UniDexGrasp: Universal Robotic Dexterous Grasping via Learning Diverse Proposal Generation and Goal-Conditioned Policy

CVPR 2023


Yinzhen Xu*1, 2, 3    Weikang Wan*1, 2     Jialiang Zhang*1, 2    Haoran Liu*1, 2    Zikang Shan1     Hao Shen1     Ruicheng Wang1    Haoran Geng1, 2    Yijia Weng4    Jiayi Chen1    Tengyu Liu3    Li Yi5    He Wang†1, 2

1 Center on Frontiers of Computing Studies, Peking University     2 School of EECS, Peking University    3 Beijing Institute for General AI    4 Stanford University    5 Tsinghua University   

* equal contributions   corresponding author  


input

UniDexGrasp via grasp proposal generation and goal-conditioned execution. Left (grasp proposals): each figure shows for an object we generate diverse and high-quality grasp poses that vary greatly in rotation, translation and articulation states; right (grasp execution): Given two different grasp goal poses illustrated in the two bottom corners, we learn highly generalizable goal-conditioned grasping policy that can adaptively execute each corresponding goal pose, respectively shown in the green and blue trajectories.


Video




Abstract


In this work, we tackle the problem of learning universal robotic dexterous grasping from a point cloud observation under a table-top setting.
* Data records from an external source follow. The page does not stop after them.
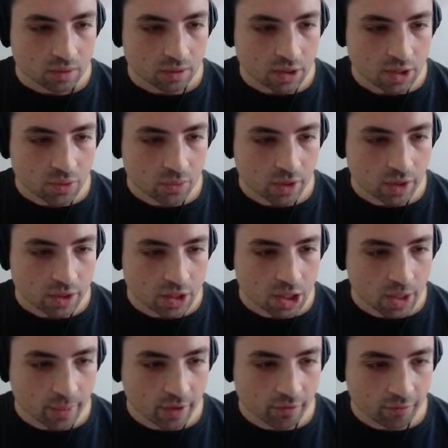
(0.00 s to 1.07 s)
This one is
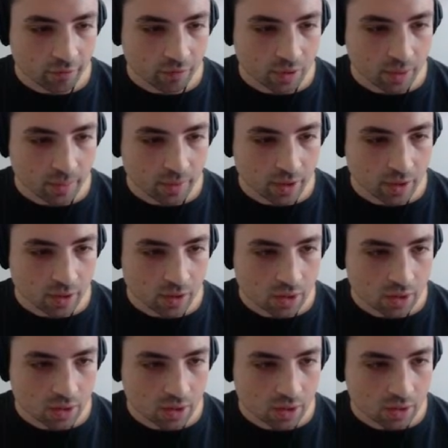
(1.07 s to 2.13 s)
coming from
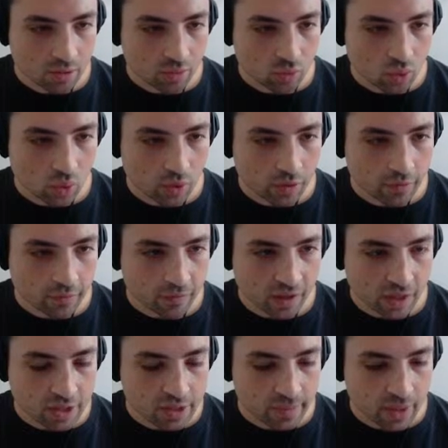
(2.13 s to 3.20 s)
the Roland
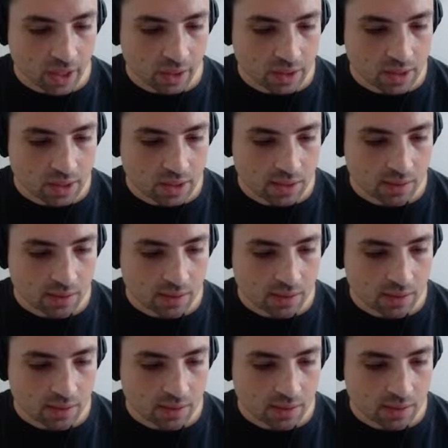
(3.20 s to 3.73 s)
Phantom X.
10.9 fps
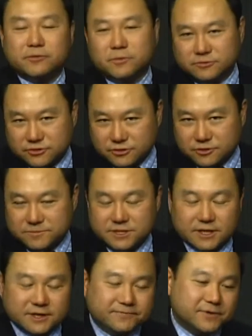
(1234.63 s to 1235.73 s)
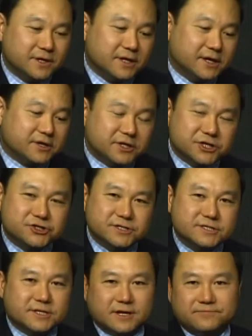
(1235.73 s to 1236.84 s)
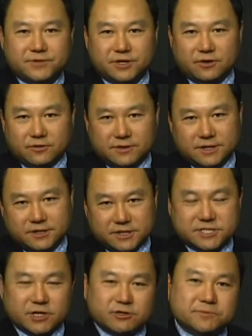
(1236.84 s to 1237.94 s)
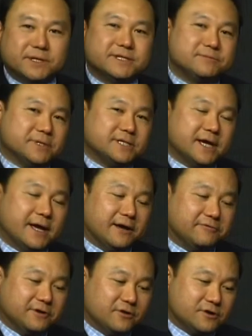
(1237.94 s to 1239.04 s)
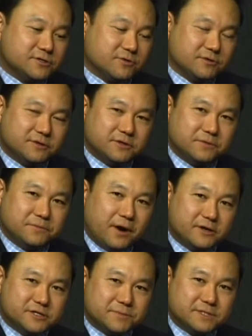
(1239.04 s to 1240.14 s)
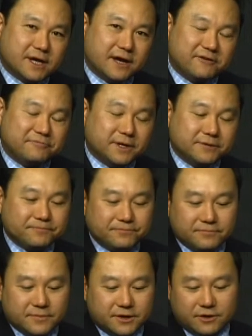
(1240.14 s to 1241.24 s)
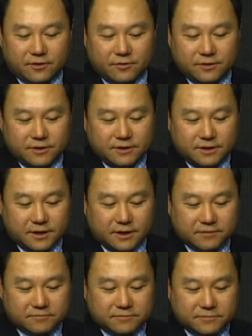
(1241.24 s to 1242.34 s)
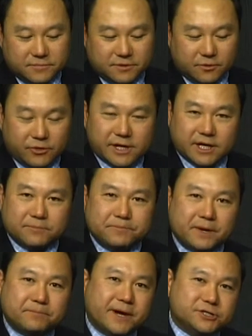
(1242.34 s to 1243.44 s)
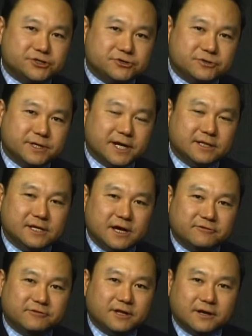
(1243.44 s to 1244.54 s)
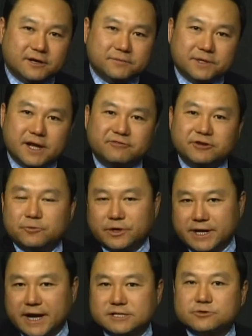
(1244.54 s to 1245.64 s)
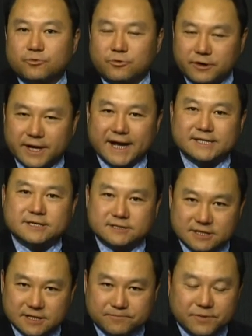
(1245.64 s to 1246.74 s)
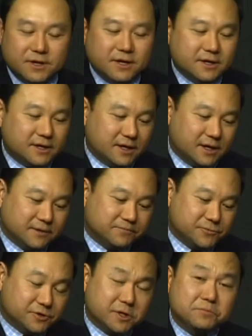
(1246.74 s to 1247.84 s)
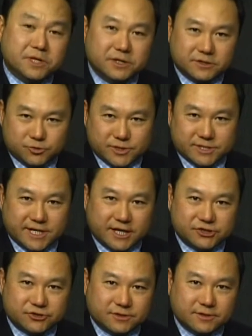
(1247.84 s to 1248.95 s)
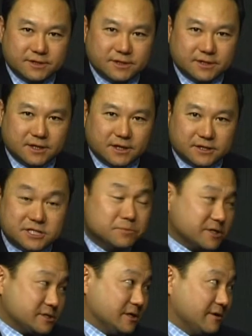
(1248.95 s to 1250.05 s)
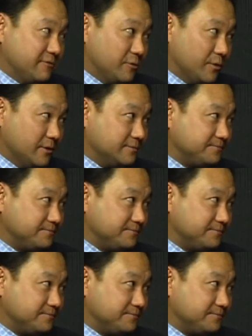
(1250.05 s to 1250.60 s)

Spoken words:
terms and conditions that, you know, the sellers must have and also the buyers must have. But, you know, looking at the big picture at the end of the day, I mean, everyone has to work as a team to complete the transaction seamlessly, if you will,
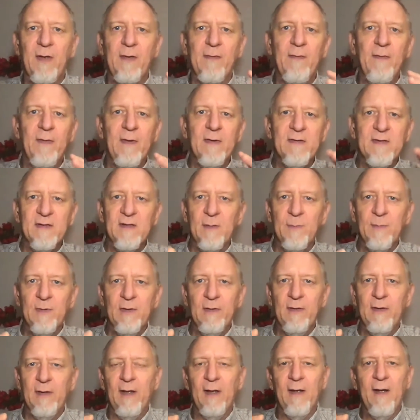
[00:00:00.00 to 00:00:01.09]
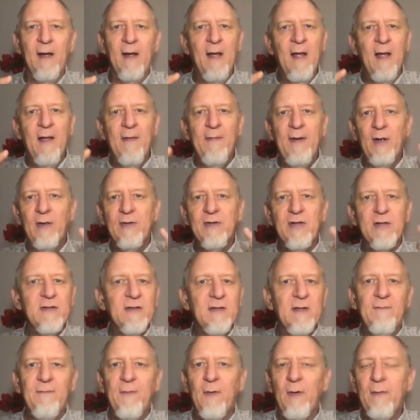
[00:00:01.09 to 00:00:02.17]
And similarly, they're just
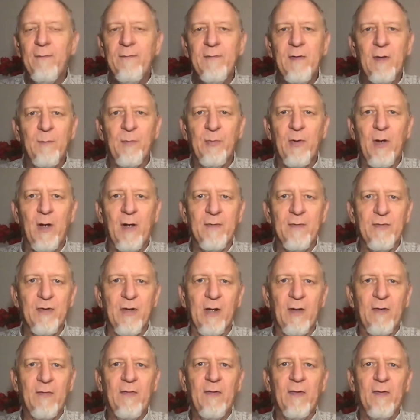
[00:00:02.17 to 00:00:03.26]
involved in projects.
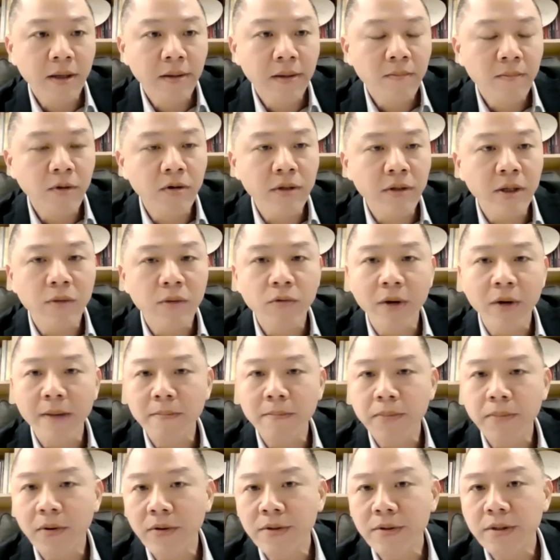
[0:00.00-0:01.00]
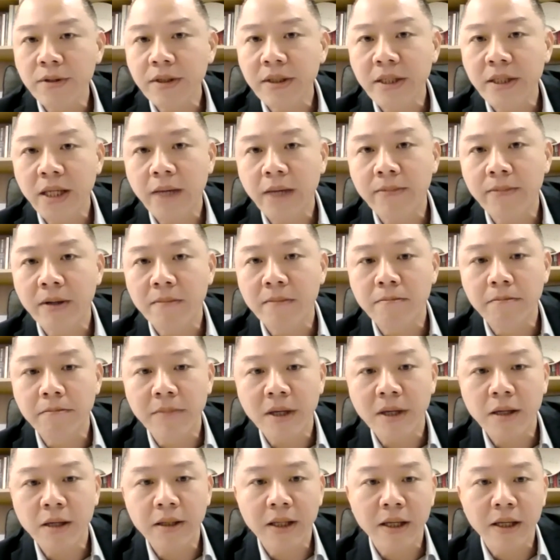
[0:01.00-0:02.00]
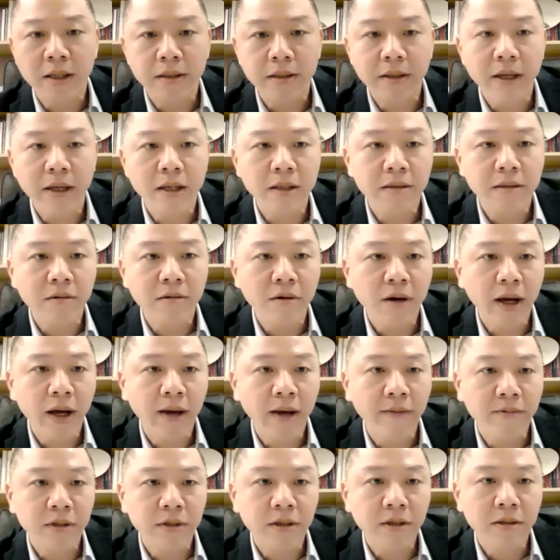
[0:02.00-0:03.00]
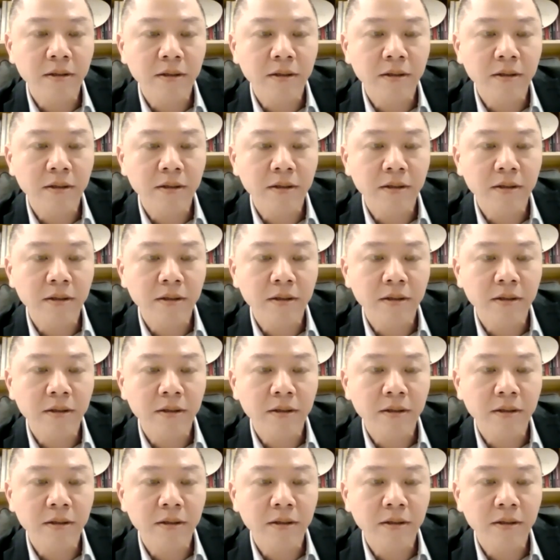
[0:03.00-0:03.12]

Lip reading: More than 1.7 million aircrafts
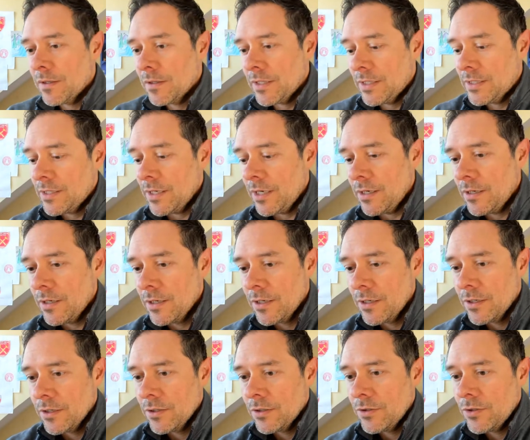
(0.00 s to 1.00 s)
Let's see,
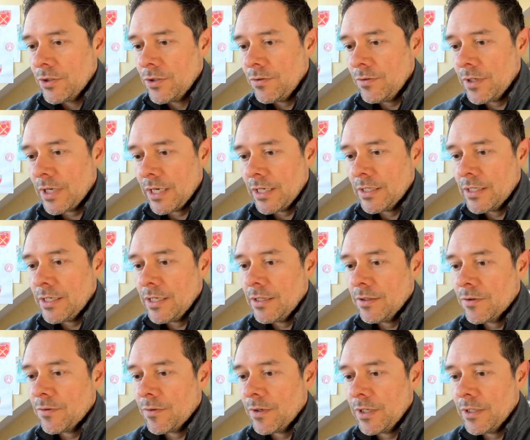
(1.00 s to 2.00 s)
June 19th,
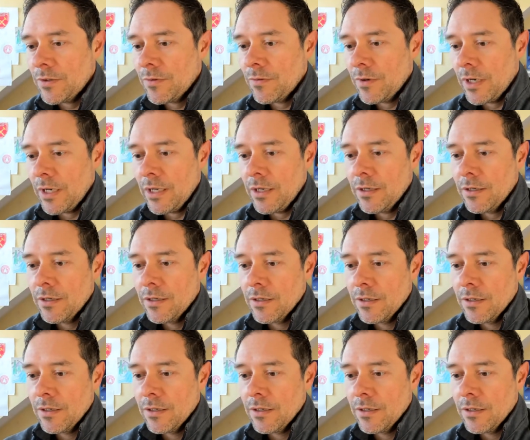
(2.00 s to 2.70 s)
2020.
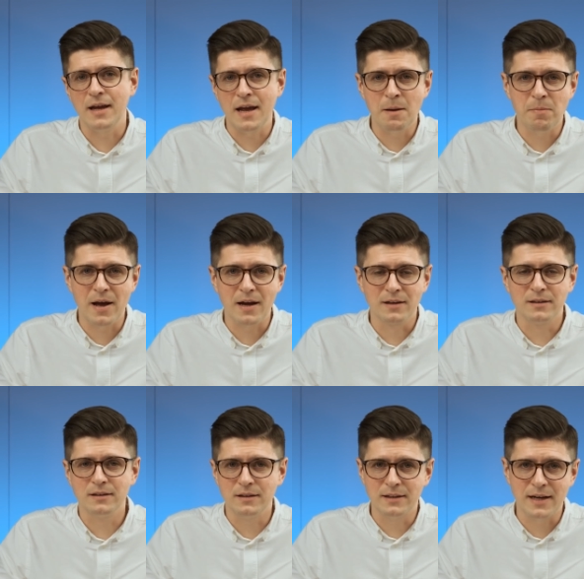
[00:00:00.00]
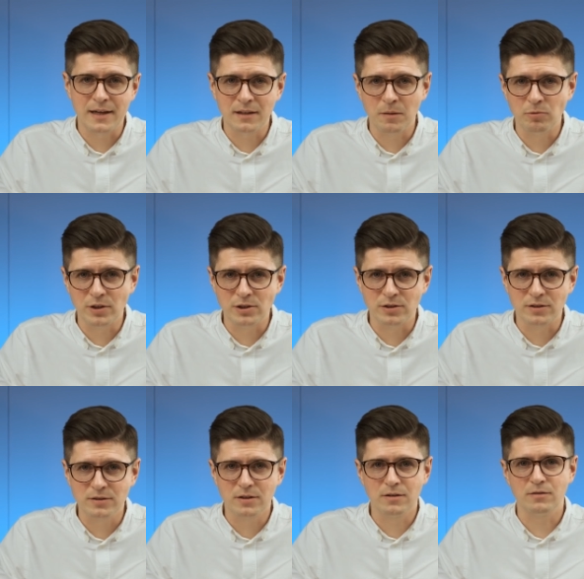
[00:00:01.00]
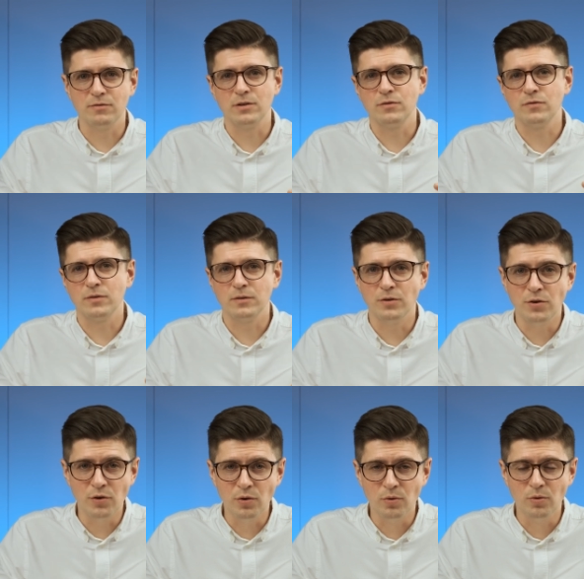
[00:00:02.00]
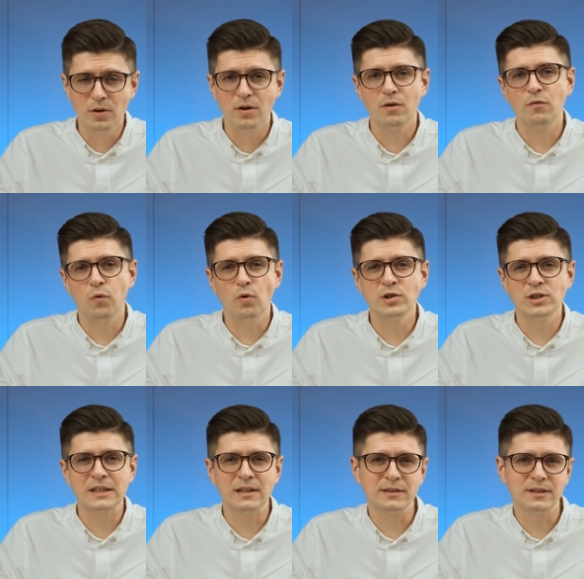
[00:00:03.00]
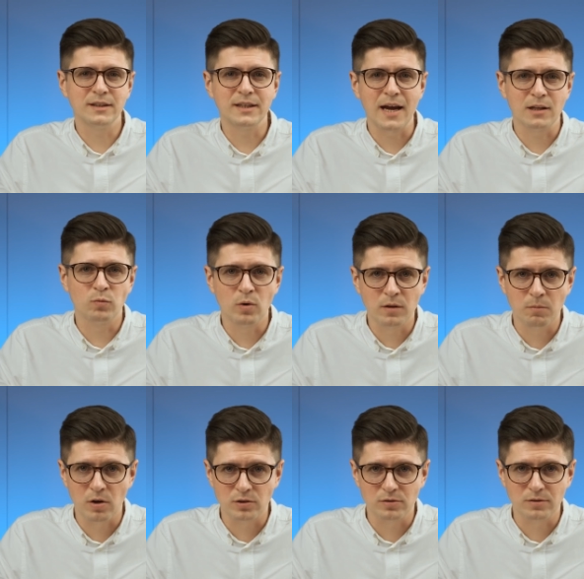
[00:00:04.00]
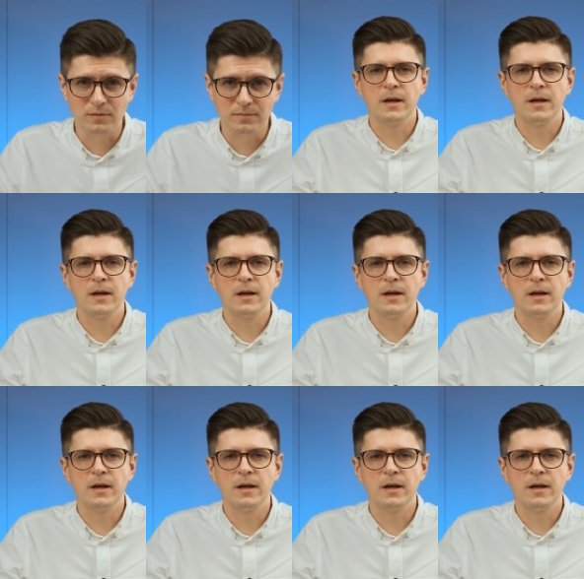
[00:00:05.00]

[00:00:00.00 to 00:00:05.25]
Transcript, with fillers: APAC, LATAM regions with new 4G LTE Cat 1 model.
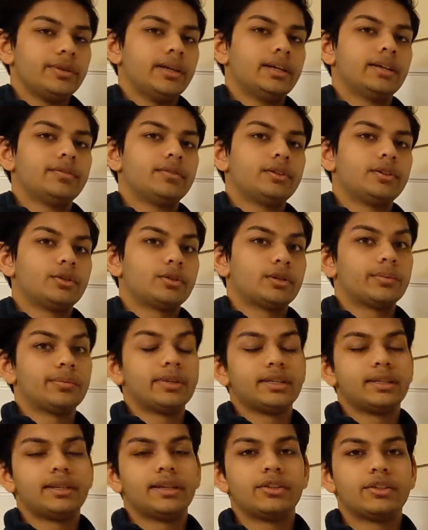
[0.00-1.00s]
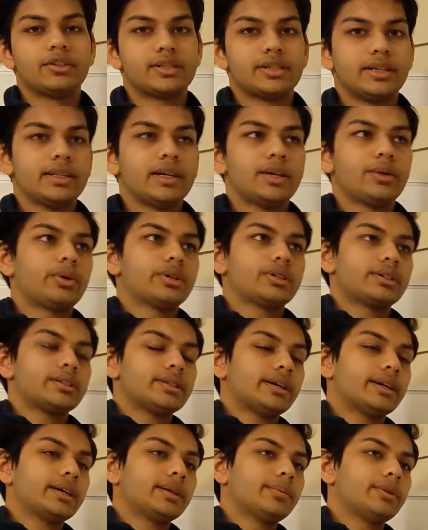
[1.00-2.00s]
and if you don't completely understand that, watch the
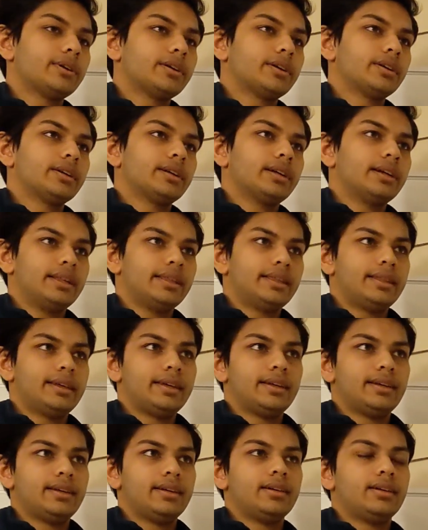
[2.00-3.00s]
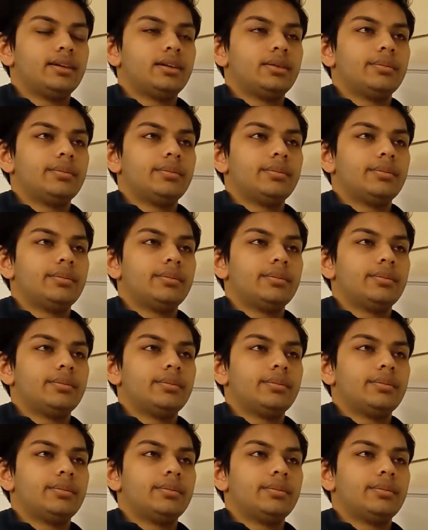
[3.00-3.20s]
second part, and then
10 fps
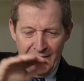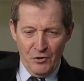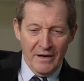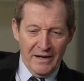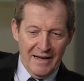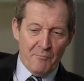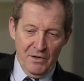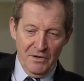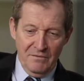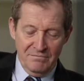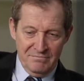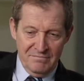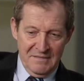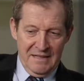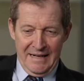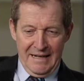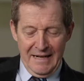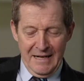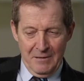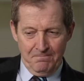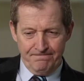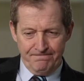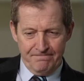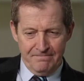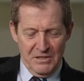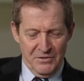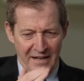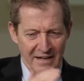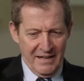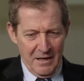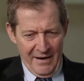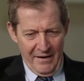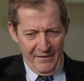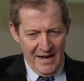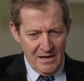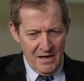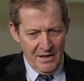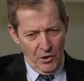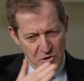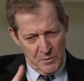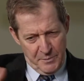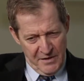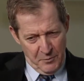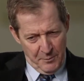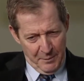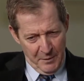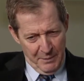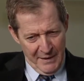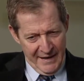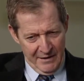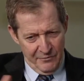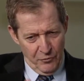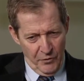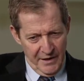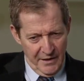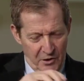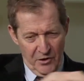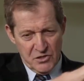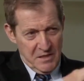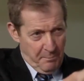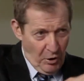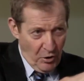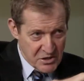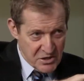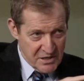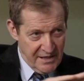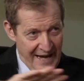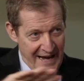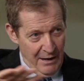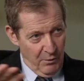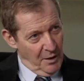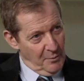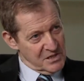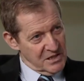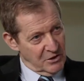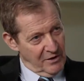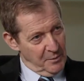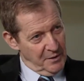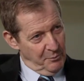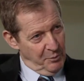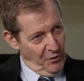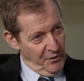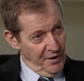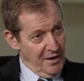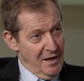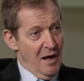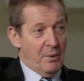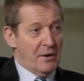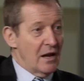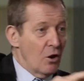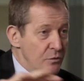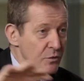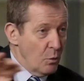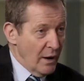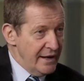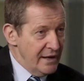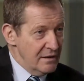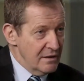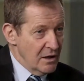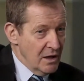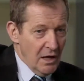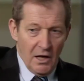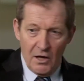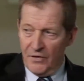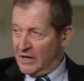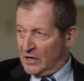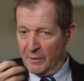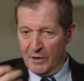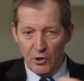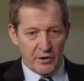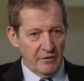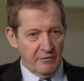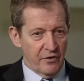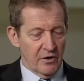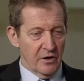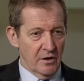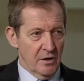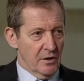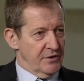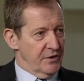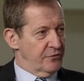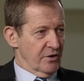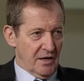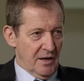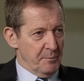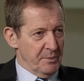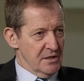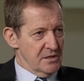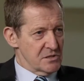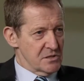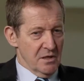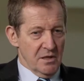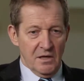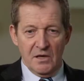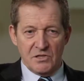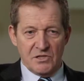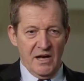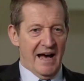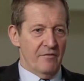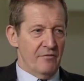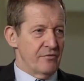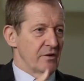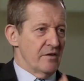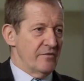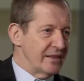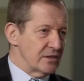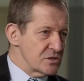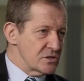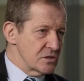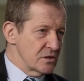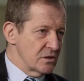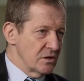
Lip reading: If you're in government, you're thinking about that, and lots of different people are planning for it. And of course, the policy outcome is incredibly important. Mm-hmm. But along the way, they're going to be looking for different companies to have events.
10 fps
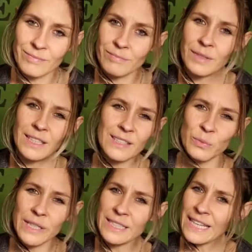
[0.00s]
Because
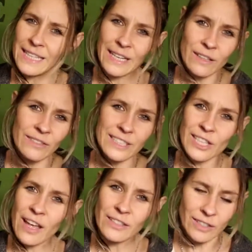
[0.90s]
we take care of each
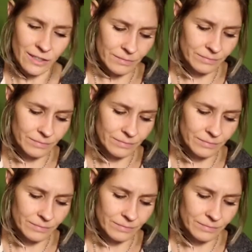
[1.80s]
other.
The goal is to grasp and lift up objects in high-quality and diverse ways and generalize across hundreds of categories and even the unseen.

Inspired by successful pipelines used in parallel gripper grasping, we split the task into two stages:

  1. grasp proposal (pose) generation;
  2. goal-conditioned grasp execution.
For the first stage, we propose a novel probabilistic model of grasp pose conditioned on the point cloud observation that factorizes rotation modeling and translation and articulation modeling. Trained on our synthesized large-scale dexterous grasp dataset, this model enables us to sample diverse and high-quality dexterous grasp poses for the object in the point cloud. For the second stage, we propose to replace the motion planning used in parallel gripper grasping with a goal-conditioned grasp policy, due to the complexity involved in dexterous grasping execution. Note that it is very challenging to learn this highly generalizable grasp policy that only takes realistic inputs without oracle states.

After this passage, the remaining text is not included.